* Given data *
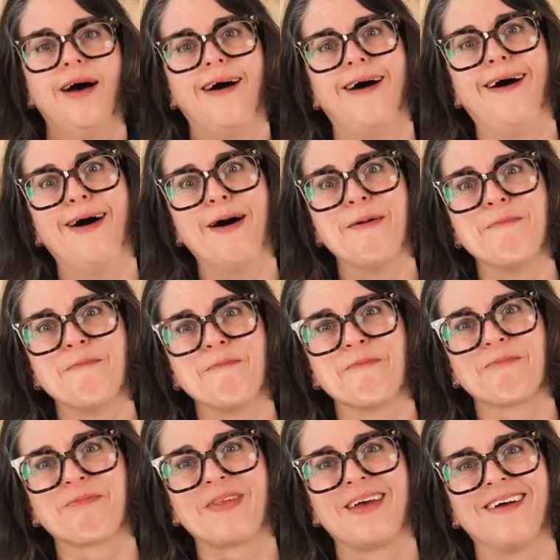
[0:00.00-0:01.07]

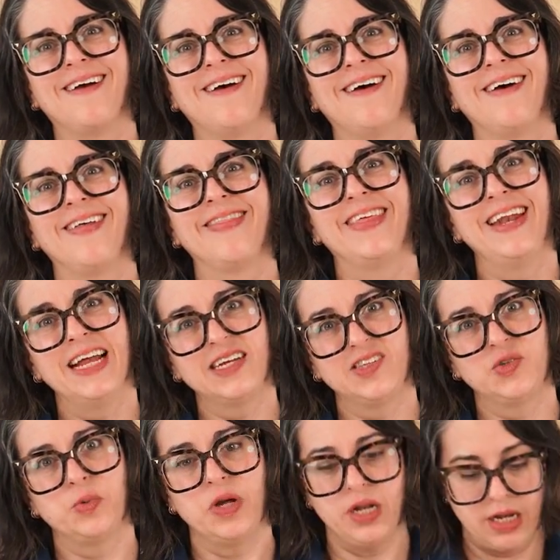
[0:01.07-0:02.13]
The
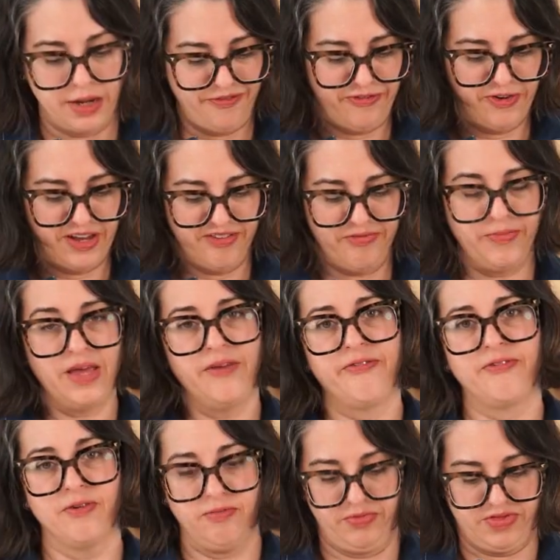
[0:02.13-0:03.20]
next one, and forgive me
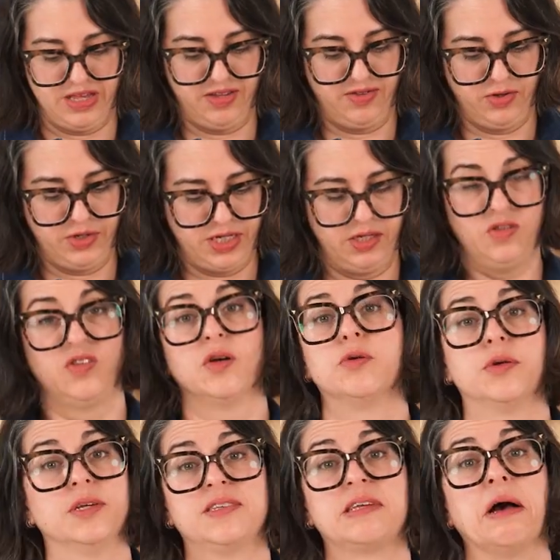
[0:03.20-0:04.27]
for this looking so
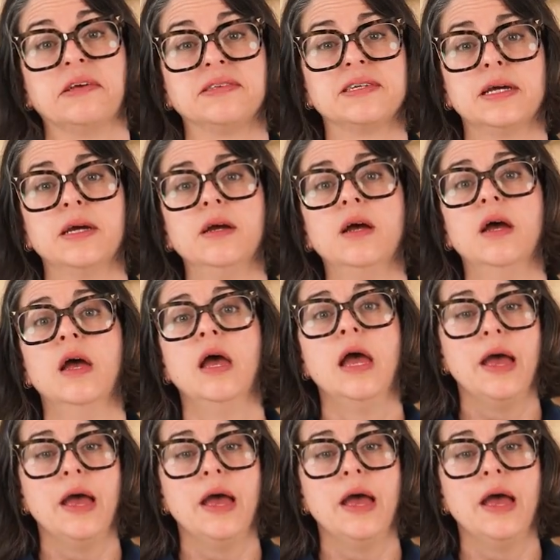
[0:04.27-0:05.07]
disgusting,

* Problem requirements *
The full data, repeated exactly and stripped of its pictures, is the expected answer.

* Result for this exercise *
[0:00.00-0:01.07]

[0:01.07-0:02.13]
The
[0:02.13-0:03.20]
next one, and forgive me
[0:03.20-0:04.27]
for this looking so
[0:04.27-0:05.07]
disgusting,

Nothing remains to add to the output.